On the eve of World War II Newby enlisted in the Black Watch and after Sandhurst he was captured on an SBS mission in Italy. Fellow POW Pat Spooner recalls Newby's positive attitude at this time when he first met his future wife. Wanda recalls after the war the couple joined the family costumier firm Lane and Newby where he indulged his passion for fashion but was ultimately unfulfilled. Allen meets Newby's old travelling companion Hugh Carless at Snowdonia where the two novice climbers spent weekend practising for an impromptu trip to Afghanistan. Wanda gives Allen Newby's bag as he sets off, with cameraman Peter Jouvenal, to follow in his footsteps.
Allen finds life in remote Nuristan little changed since Newby's time and the Panchea Valley and its inhabitants match his descriptions. Allen locates Newby's original guide who reminisces about Newby and Carliss and the impression that they made. Newby and Carliss never made it to the summit of Mir Samir but the author's self-deprecating style is best exemplified for Allen in his book of the trip A Short Walk in the Hindu Kush.

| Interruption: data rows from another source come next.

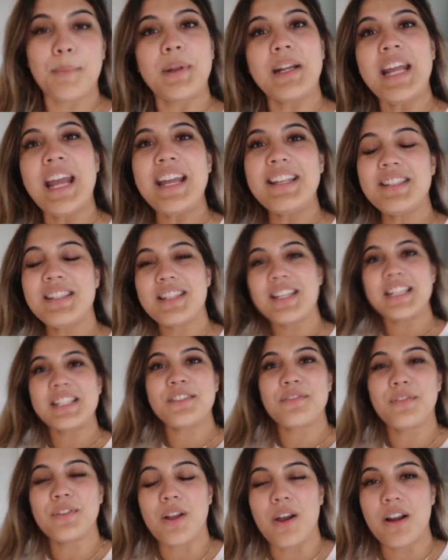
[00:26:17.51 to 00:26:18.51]
I'm gonna end
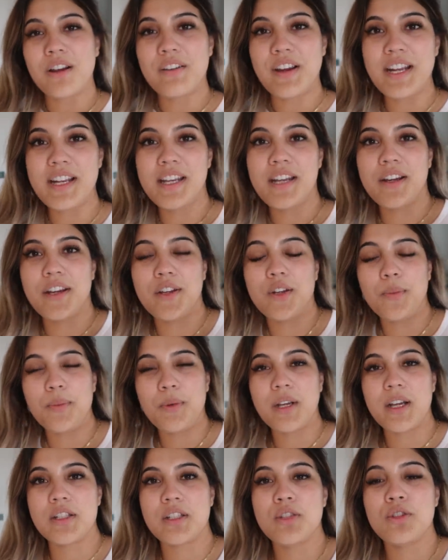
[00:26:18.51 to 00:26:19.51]
this vlog right here. I hope
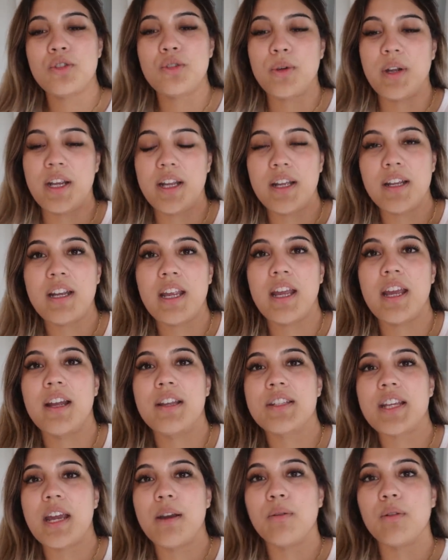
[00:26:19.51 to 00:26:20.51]
you guys enjoyed it
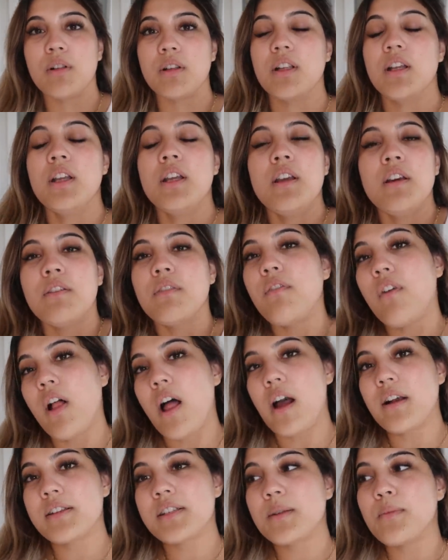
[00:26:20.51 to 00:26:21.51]
and I will
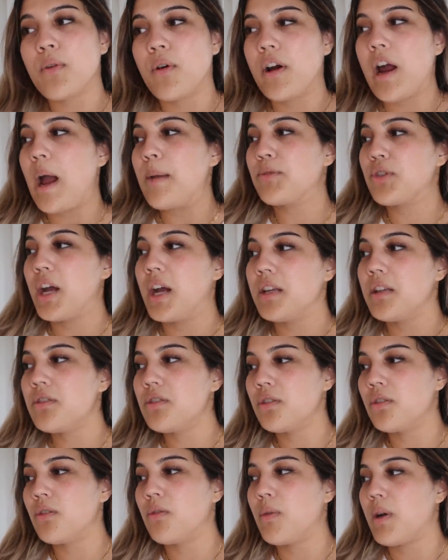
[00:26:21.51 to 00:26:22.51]
vlog some more. I'm trying to
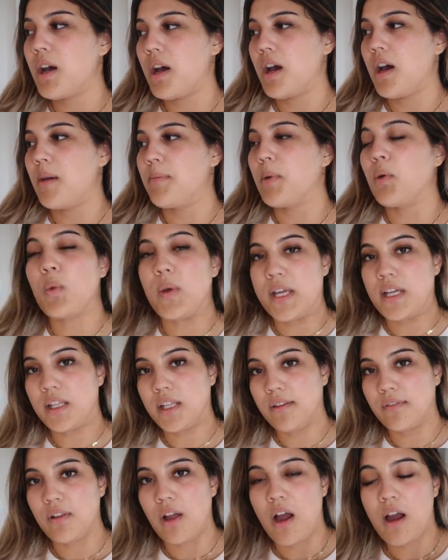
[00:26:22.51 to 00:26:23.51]
do um,
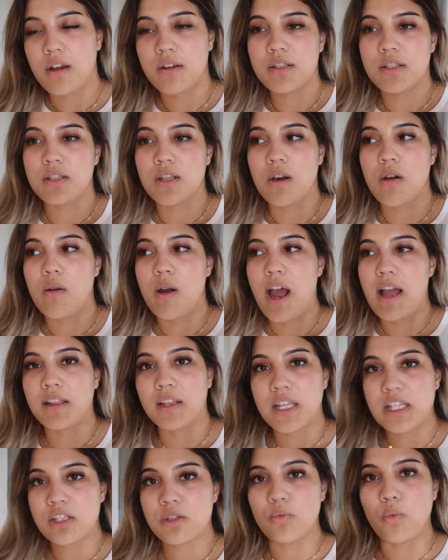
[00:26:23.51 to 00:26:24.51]
weekly vlogs, so at
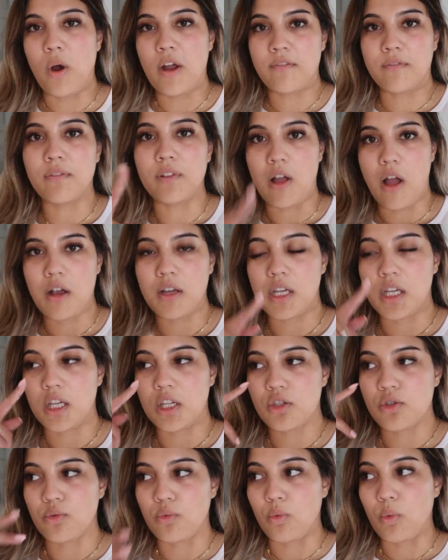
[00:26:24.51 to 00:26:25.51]
least one vlog each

Allen is also forced to turn back but pauses at the point where a historic meeting between Newby and the professional explorer Wilfred Thesiger symbolised the beginning of the age of the traveller.

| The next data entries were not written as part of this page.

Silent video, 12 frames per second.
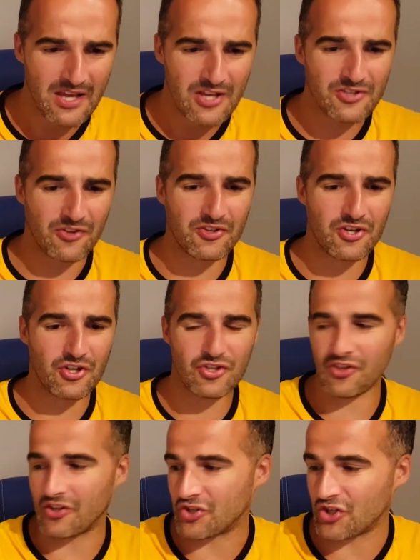So
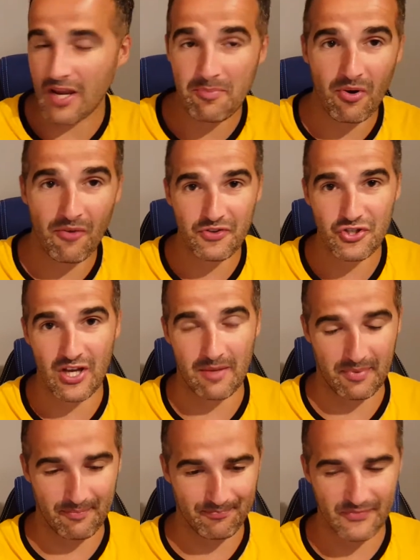the shape
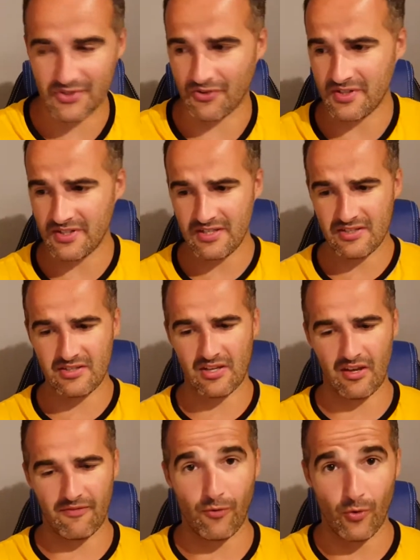ship. So this is
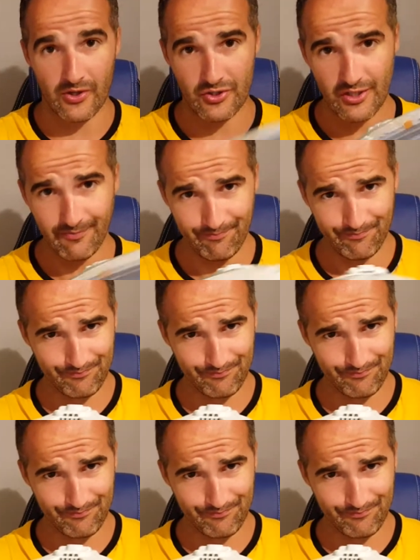Voyager,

Explorer, writer and broadcaster Benedict Allen retraces part of author Laurie Lee's journey across Spain in 1935, which became the basis for his celebrated travelogue As I Walked Out One Midsummer Morning.
Lee thought of himself first and foremost as a poet, and the book reveals a poet's sensibility in its meticulous, distilled observations of the country and people he quickly came to love.
Allen tries to find out whether Lee's evocative prose actually works as travel writing and Lee is revealed as an enigmatic, mercurial figure in the tradition of the wandering minstrel or troubadour, with a huge array of talents and an astonishing facility to charm.
Benedict Allen follows Patrick Leigh Fermor's epic 1934 quest across Europe, tracing the inns, haystacks and castles the young adventurer stayed in as he foot-slogged his way through the Netherlands, Germany, Hungary and Romania towards Byzantium.
With his academic career punctuated by numerous school expulsions, the young Patrick Leigh Fermor put aside his troubles and set out across Europe to reach Constantinople in Turkey. It was the original backpacker journey, but also a quest in the romantic tradition of Lord Byron - that of the man of action and the intellectual combined.
His two accounts of that journey, A Time of Gifts and Between the Woods and the Water, are a masterly portrait of a Europe about to be swept aside by war, and also an insight into the brilliant, classically educated mind of the author.
It is in remotest Greece that Benedict Allen finally tracks down the great man himself to discuss the nature, purpose and future of travel writing.